La principale limite est que l’Europe n’est pas les Etats-Unis, d’un point de vue structurel. Rapprocher des nationalistes qui parlent 28 langues différentes et appartiennent non seulement à des Etats, mais à des nations différentes pose beaucoup plus de problèmes qu’organiser le réseau des nationalistes aux Etats-Unis. Cependant, encore une fois, le but de Bannon est moins de construire que de détruire : il veut bloquer et tordre l’Union européenne « de Bruxelles », estimant que le reste se fera de lui-même une fois l’étreinte desserée sur les nations européennes. Et pour cela, le genre de coordination que l’on peut produire entre des nationalistes européens peut éventuellement suffire.

 

3-Du point de vue des européens, le "Mouvement" créé par Steve Bannon a pu laisser sceptique plusieurs partis qui pouvaient être considérés comme des cibles. Ainsi, l'ex-leader de l'Afd, Alexander Gauland a pu déclarer "Nous ne sommes pas en Amérique" alors que certains pays est-européens, comme la Pologne, jugent négativement la proximité de Steve Bannon avec la Russie. Quels sont ces "écueils", ces particularités de la diversité des partis de "droite populiste et nationaliste" qui entraveraient la réussite du "Mouvement" ?

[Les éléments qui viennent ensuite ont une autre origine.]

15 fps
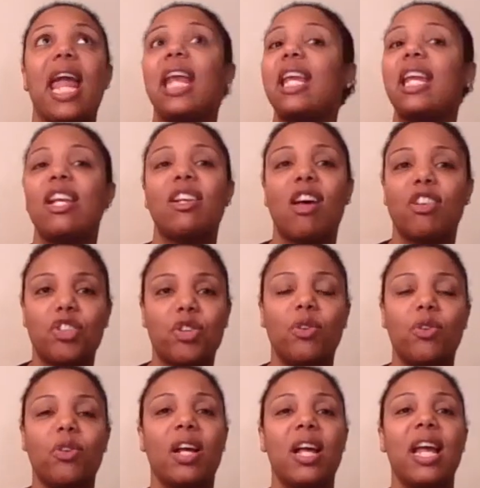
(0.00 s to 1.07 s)
any
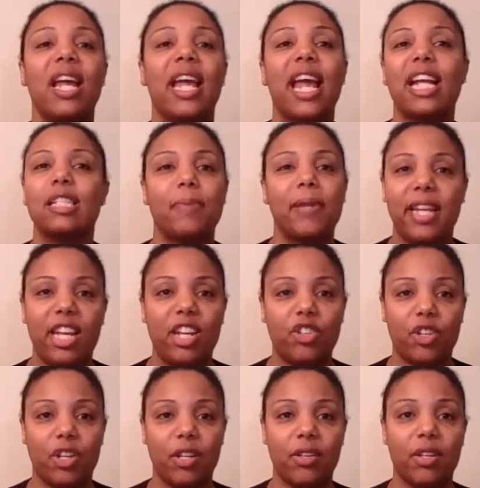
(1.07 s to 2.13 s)
logical
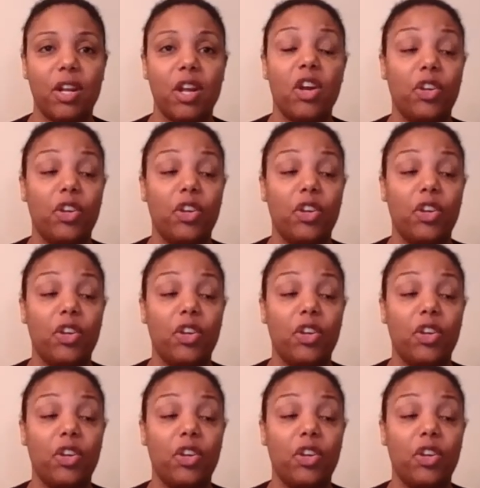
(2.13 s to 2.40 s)
explanation.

Oui, c’est précisément ce que je disais à l’instant : l’Europe n’est pas les Etats-Unis, il ne s’agit pas de se promener dans cinquante Etats qui ont la même langue et la même histoire, et qui ne se sont jamais fait la guerre*. L’Europe, c’est deux mille ans de guerre, de nombreux préjugés, une forme persistance de compétition d’une nation à l’autre. Les différences d’intérêts et de culture d’une nation à l’autre sont bien plus fortes ; en fonction de leur positionnement géographique, les différentes nations d’Europe ont toujours tendance à considérer certains pays plutôt avec méfiance ou confiance. La Pologne se méfie de la Russie, mais elle se méfie aussi de l’Allemagne. Il est difficile d’établir un lien fort entre Autrichiens et Hongrois, parce que les seconds conservent un esprit rebelle vis-à-vis des premiers, et les premiers une certaine morgue vis -à-vis des seconds, pour des raisons historiques. Ainsi, Kurz a-t-il appelé à voter pour des sanctions européennes contre la Hongrie de Orban, après avoir adopté un positionnement commun sur l’immigration. Cela a été vécu - et commenté dans les médias nationalistes français notamment - comme une trahison.

Mais il y a aussi le fait, indubitable, qu’historiquement les nationalistes européens sont fréquemment anti-américains, qu’ils reprochent à l’Amérique d’avoir vassaliser l’Europe, et accepter qu’un Américain vienne aujourd’hui coordonner les nationalistes européens serait assez paradoxal.

Mais pas forcément absurde dans la mesure où l’Europe est en effet, largement, devenue une dépendance culturelle de l’Amérique autant qu’elle en est un vassal militaire, et où c’est l’élection américaine de Donald Trump qui a initié l’effet domino nationaliste et populiste.

 

* A l'exception de la guerre de Sécession, bien entendu, mais on rappellera que celle-ci se nomme en version originale Civil War.